• [TRY IT]
Starting at the top line and ending at the bottom one, repeat the entries exactly and drop every picture.

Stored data
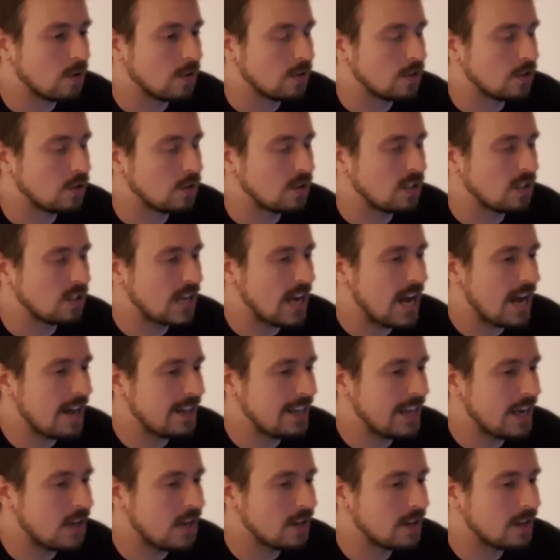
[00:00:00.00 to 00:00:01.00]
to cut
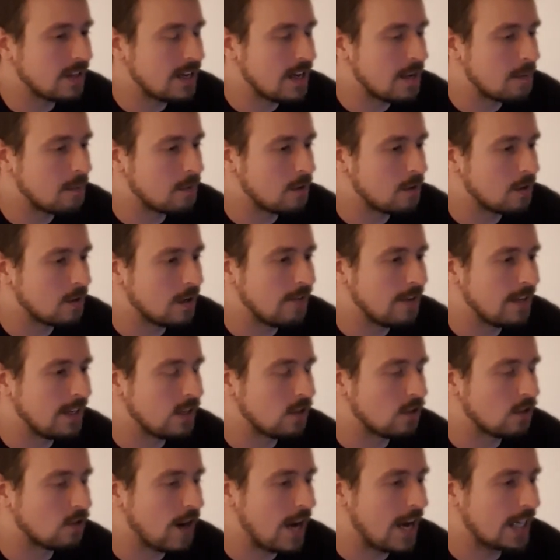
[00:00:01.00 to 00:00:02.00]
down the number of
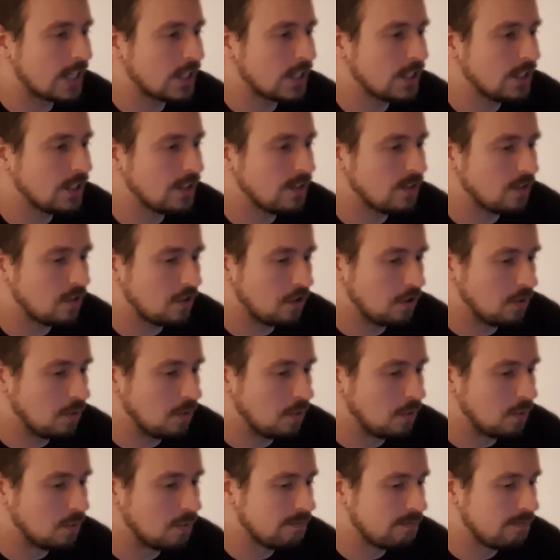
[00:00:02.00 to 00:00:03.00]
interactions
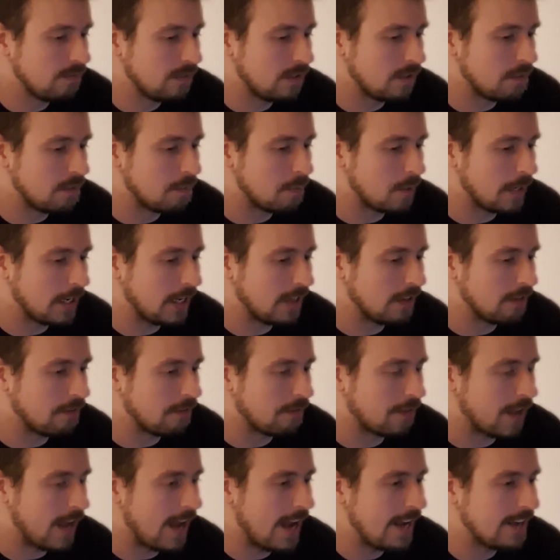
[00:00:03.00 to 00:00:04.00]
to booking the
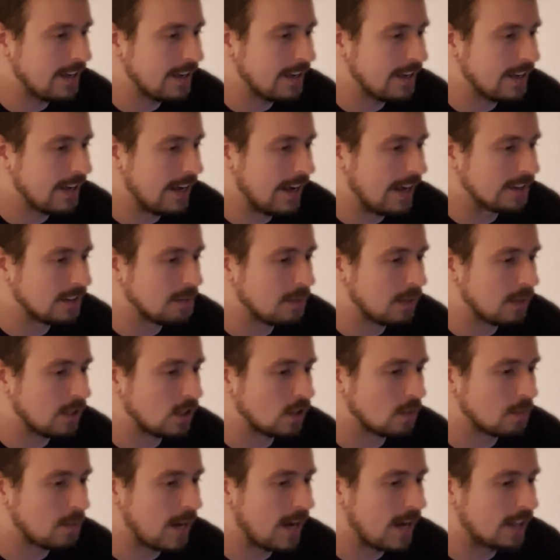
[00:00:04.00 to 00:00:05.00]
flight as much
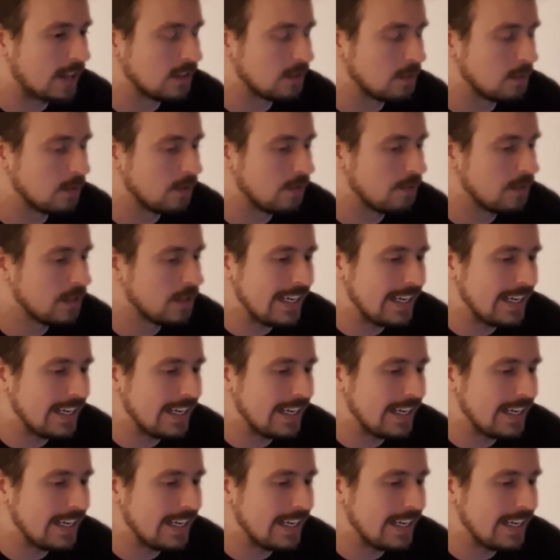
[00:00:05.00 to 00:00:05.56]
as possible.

• [SOLUTION TO THE PROBLEM]
[00:00:00.00 to 00:00:01.00]
to cut
[00:00:01.00 to 00:00:02.00]
down the number of
[00:00:02.00 to 00:00:03.00]
interactions
[00:00:03.00 to 00:00:04.00]
to booking the
[00:00:04.00 to 00:00:05.00]
flight as much
[00:00:05.00 to 00:00:05.56]
as possible.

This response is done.